Dru must kill her father and then go on the run from whatever killed (and then re-animated) him. There’s no doubt Dru’s tough, and skilled in using a range of weapons, but she’s still a teenage girl who is alone, grieving for her father, and increasingly aware she has no idea what she’s up against.

With fledgling supernatural gifts of her own, Dru isn’t defenceless, but she’s out of her depth. Also out of options, she reluctantly accepts help from Graves, a loner goth boy. When he’s attacked by a werwulf, he turns into a loup garou (part-werwulf), becoming part of her world whether he wants to or not.

Tracking her father’s killer, Dru clashes with Christophe, a mysterious teenager who clearly knows more about what’s going on than she does. He eventually explains Dru is being hunted by a powerful vampire, who in turn is being hunted by an organisation called the Order, an alliance of djamphir (part-vampires), werwulfs, and human hunters.

Christophe, himself a djamphir, knows things about Dru’s family and about Dru’s value to both sides. Despite the fact he saves Dru and Graves from a gruesome death on more than one occasion, both teenagers are hesitant to trust him.

Strange Angels is all about Dru discovering she’s more than just another hunter. It’s also about her growing relationship with Graves and Christophe.

In Betrayals, she’s secreted away to a school operated by the Order, where she learns more about her heritage and grows increasingly suspicious of everyone around her. She also discovers a simmering bigotry between the djamphir and werwulfs, which adds another layer of tension and depth to the cleverly constructed mythology.
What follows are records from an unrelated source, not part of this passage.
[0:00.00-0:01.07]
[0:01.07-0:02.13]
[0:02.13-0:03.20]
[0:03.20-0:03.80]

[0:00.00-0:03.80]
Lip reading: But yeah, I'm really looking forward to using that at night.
While action and suspense drive this series, there’s also steadily building love triangle involving Dru, Graves and Christophe, which seems likely to come into sharper focus in the forthcoming third novel (due in 2010).

Dru might be handy with a knife and a hand gun, but she’s not so good when it comes to matters of the heart, so this is no sweet love story. Instead, it’s about the bonds she’s forging with both through battle, and her need – despite her own strengths – to have someone she can trust and rely on, in her father’s absence.
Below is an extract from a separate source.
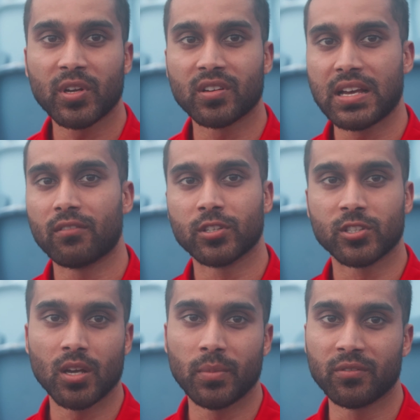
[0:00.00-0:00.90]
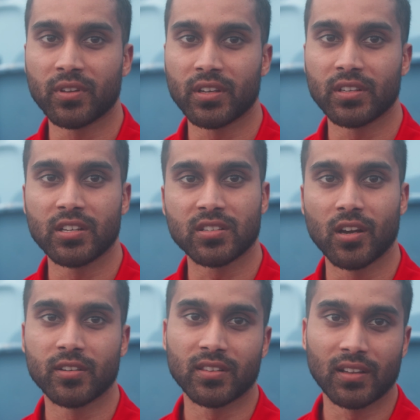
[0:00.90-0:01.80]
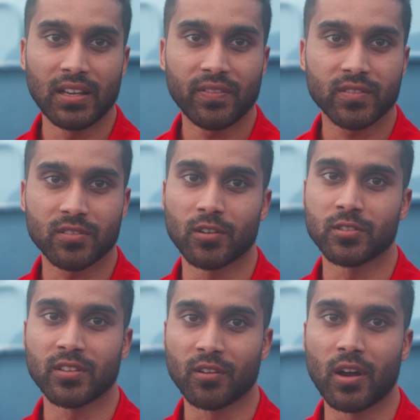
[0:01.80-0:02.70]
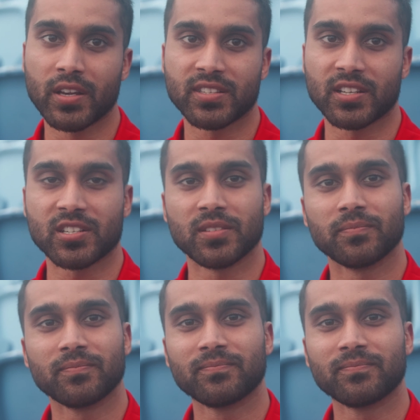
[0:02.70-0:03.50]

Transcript: because that will determine whether you need to go to the left or to the right section.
Strange Angels and Betrayals are fast-paced page-turners. But while the often graphic action is paramount, each violent confrontation either progresses the plot or strengthens the characters’ connections.
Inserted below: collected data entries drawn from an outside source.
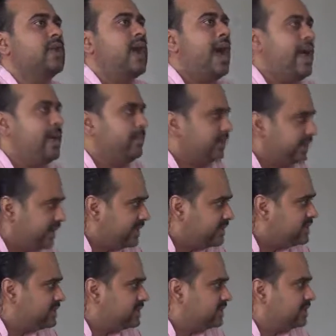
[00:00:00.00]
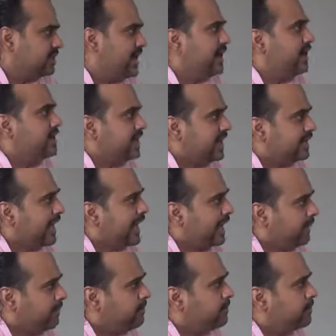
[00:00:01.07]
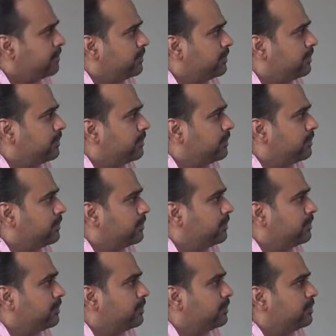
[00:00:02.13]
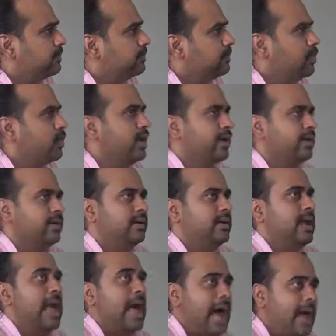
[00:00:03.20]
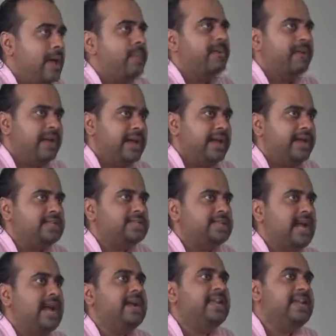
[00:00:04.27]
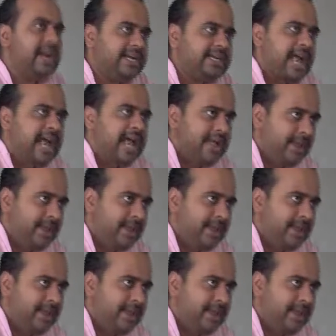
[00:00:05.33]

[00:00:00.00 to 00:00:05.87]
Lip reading: I am rich and yet I am poor. I am rich and yet I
This series isn’t for readers easily unsettled by violence and horror (even if Dru’s conversational narrative provides unexpected flashes of humour), and there’s also plenty of profanity. Younger readers keen for more vampire-based love stories should probably check out Claudia Gray’s Evernight series instead.

The two novels have piqued my curiosity to check out Saintcrow’s other urban fantasy series, and I’ll be grabbing the third Strange Angels novel when it arrives on shelves in 2010.

(The Strange Angels series seems to share some mythology elements to Richelle Mead’s Vampire Academy series – Read actually provides a cover recommendation on Strange Angels, but not having read Read’s work, I’m not sure how similar the books are. Happy to be enlightened.)